RAW DATA:
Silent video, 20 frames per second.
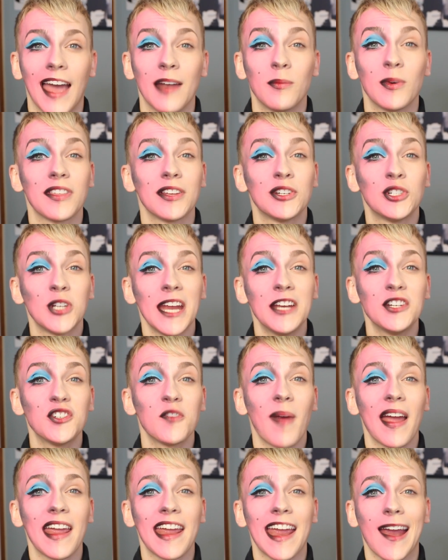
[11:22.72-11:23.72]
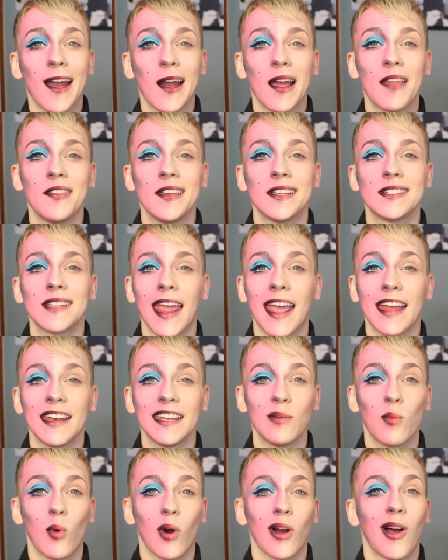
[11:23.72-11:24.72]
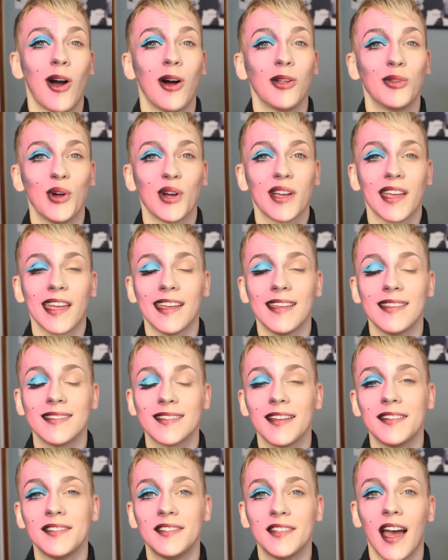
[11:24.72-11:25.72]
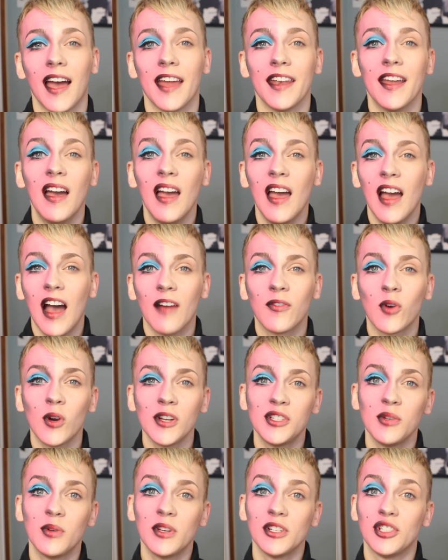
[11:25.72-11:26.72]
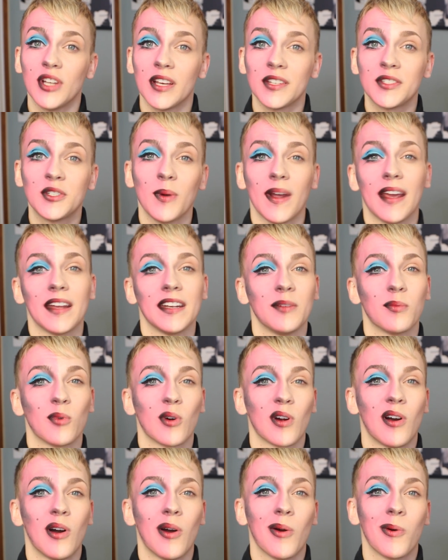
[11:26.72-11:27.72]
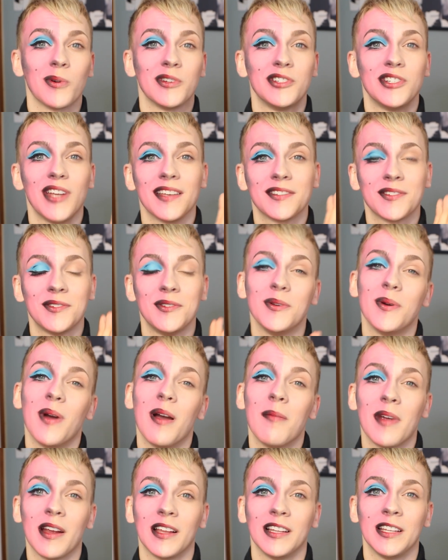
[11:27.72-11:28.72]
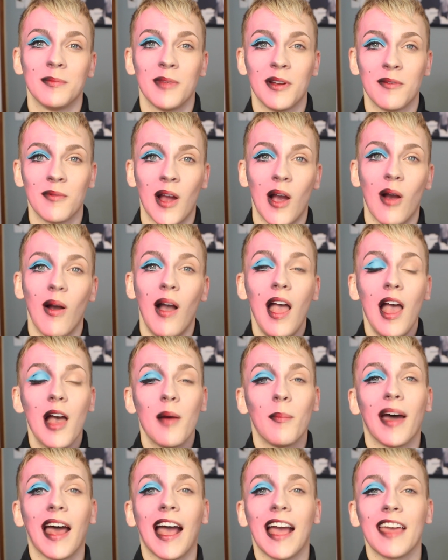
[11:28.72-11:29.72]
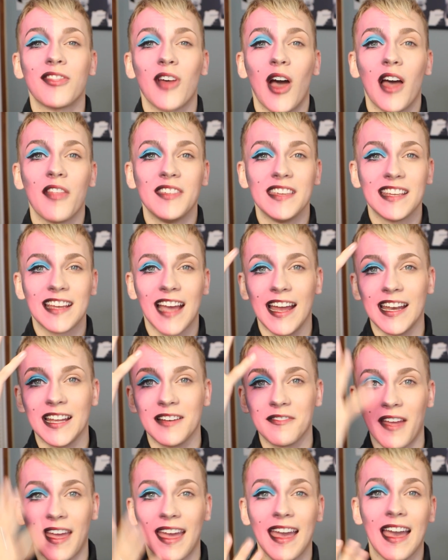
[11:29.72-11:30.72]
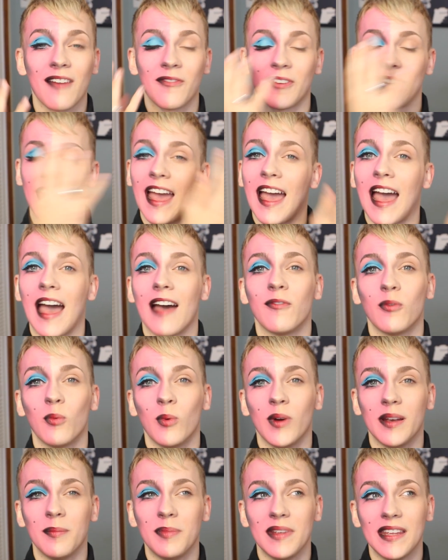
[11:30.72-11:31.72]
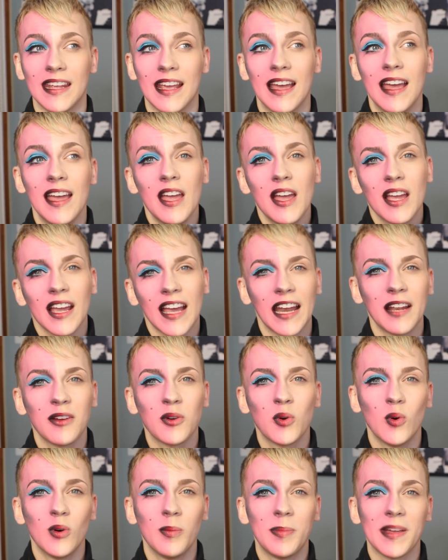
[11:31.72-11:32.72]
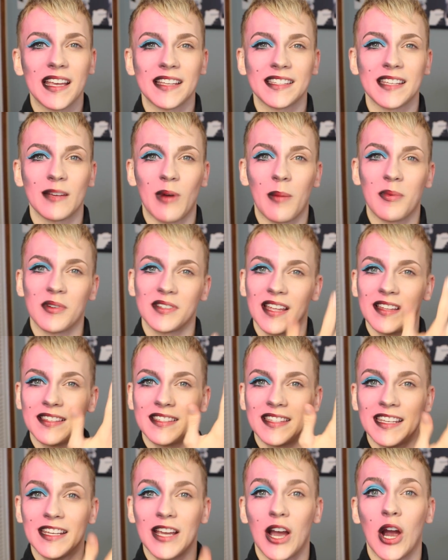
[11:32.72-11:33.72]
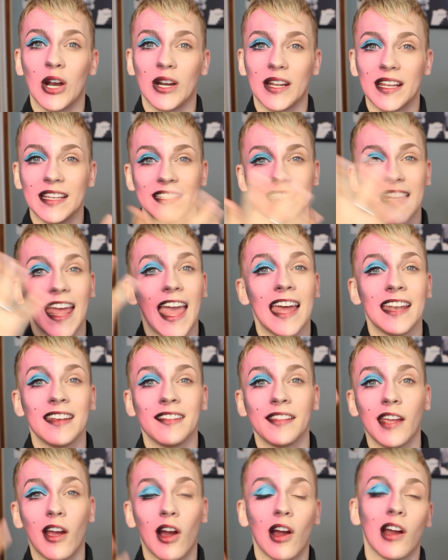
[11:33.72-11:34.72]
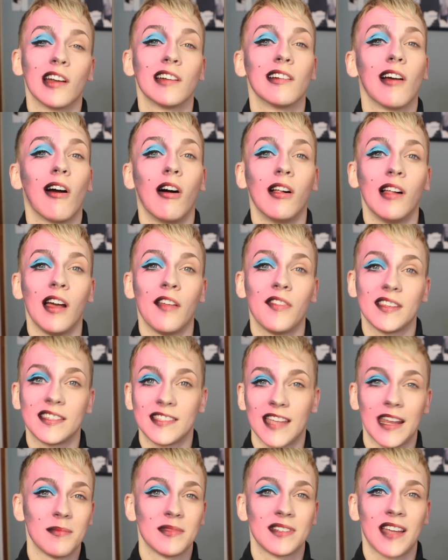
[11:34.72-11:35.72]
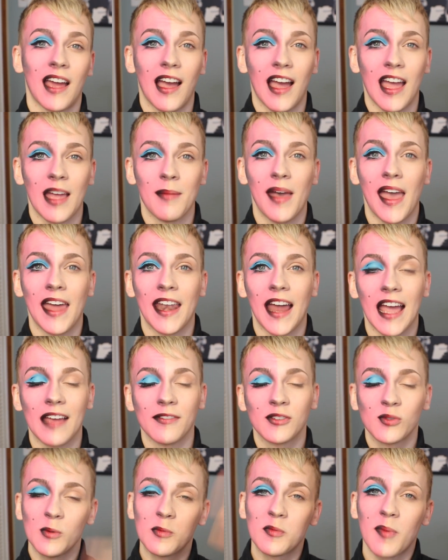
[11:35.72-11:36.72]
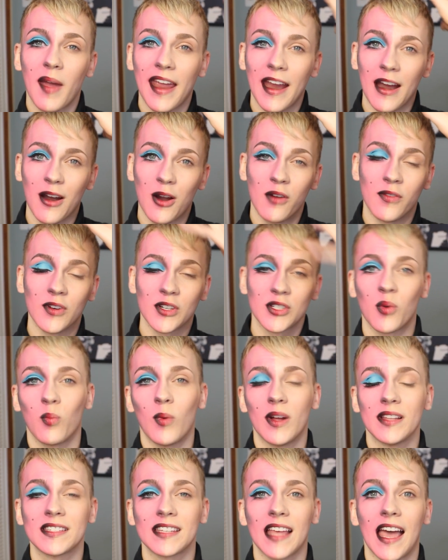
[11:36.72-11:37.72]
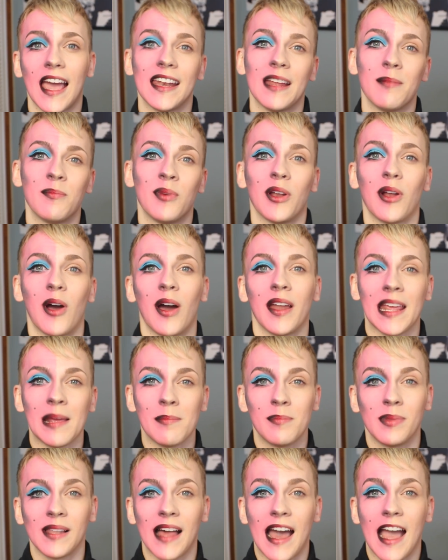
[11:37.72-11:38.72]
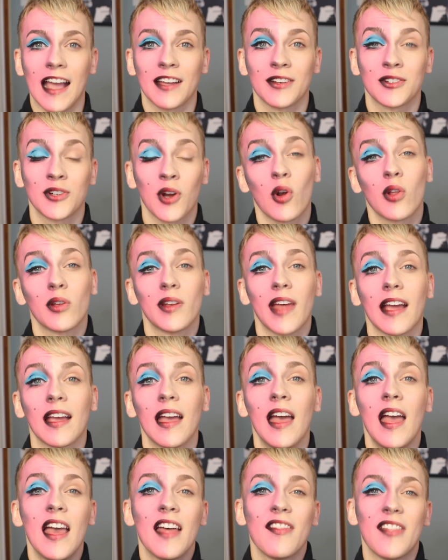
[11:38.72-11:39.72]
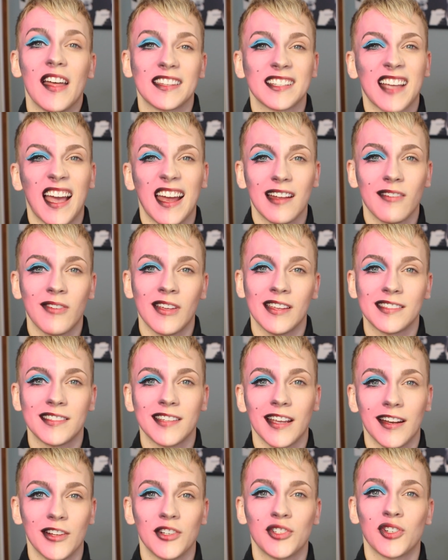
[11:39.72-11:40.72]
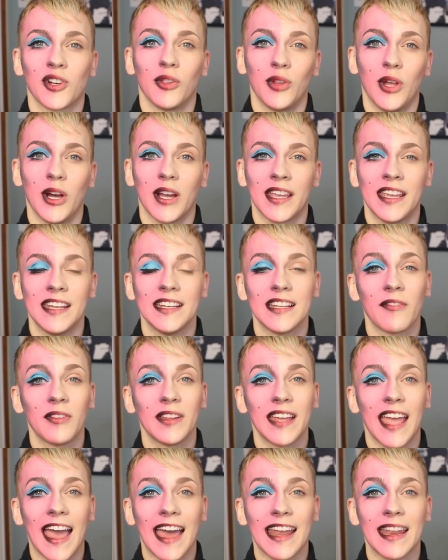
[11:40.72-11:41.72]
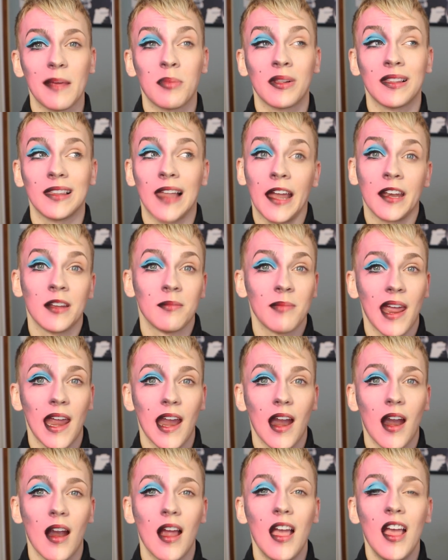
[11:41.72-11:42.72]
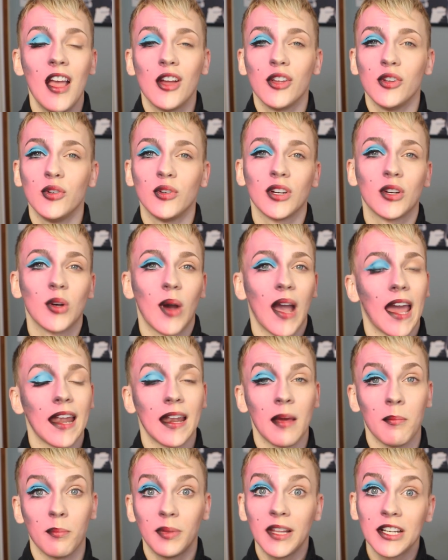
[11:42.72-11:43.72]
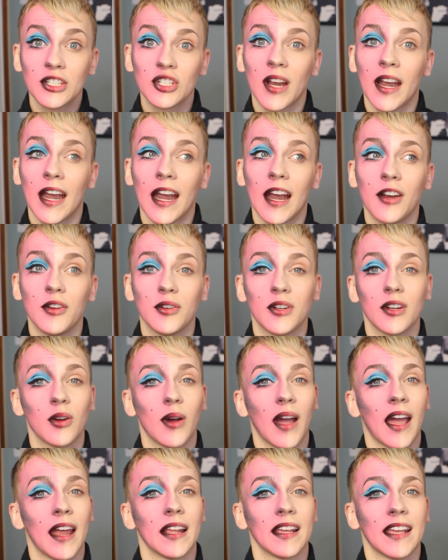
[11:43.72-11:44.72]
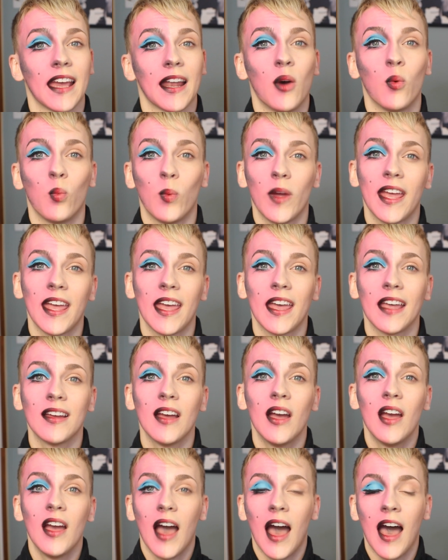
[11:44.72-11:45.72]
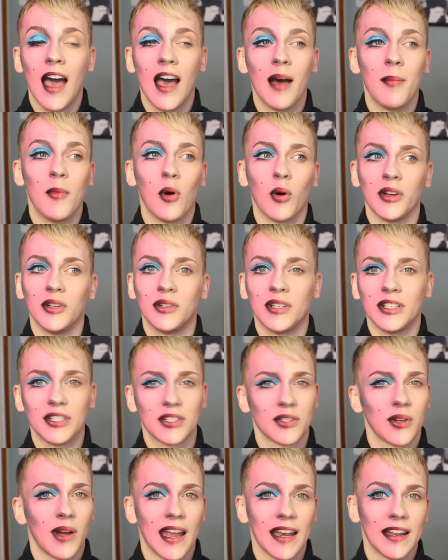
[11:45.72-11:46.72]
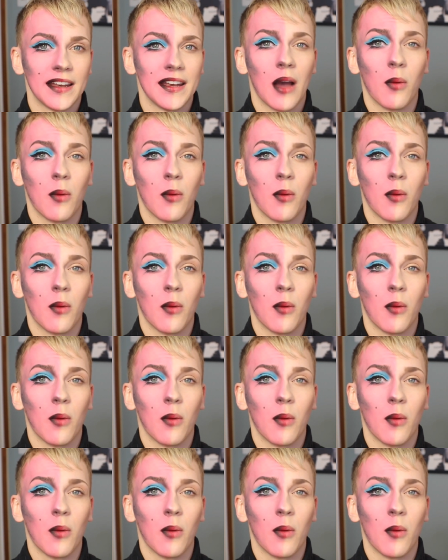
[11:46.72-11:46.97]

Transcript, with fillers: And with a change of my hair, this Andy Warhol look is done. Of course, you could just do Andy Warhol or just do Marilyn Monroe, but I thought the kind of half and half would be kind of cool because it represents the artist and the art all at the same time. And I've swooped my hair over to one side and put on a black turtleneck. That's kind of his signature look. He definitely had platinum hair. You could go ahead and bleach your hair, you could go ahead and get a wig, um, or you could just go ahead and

WORK INSTRUCTIONS: The lines from the one containing "[11:38.72-11:39.72]" up to and including the last line of the material above are to be given again exactly; any pictures are dropped.

YOUR SOLUTION:
[11:38.72-11:39.72]
[11:39.72-11:40.72]
[11:40.72-11:41.72]
[11:41.72-11:42.72]
[11:42.72-11:43.72]
[11:43.72-11:44.72]
[11:44.72-11:45.72]
[11:45.72-11:46.72]
[11:46.72-11:46.97]

Transcript, with fillers: And with a change of my hair, this Andy Warhol look is done. Of course, you could just do Andy Warhol or just do Marilyn Monroe, but I thought the kind of half and half would be kind of cool because it represents the artist and the art all at the same time. And I've swooped my hair over to one side and put on a black turtleneck. That's kind of his signature look. He definitely had platinum hair. You could go ahead and bleach your hair, you could go ahead and get a wig, um, or you could just go ahead and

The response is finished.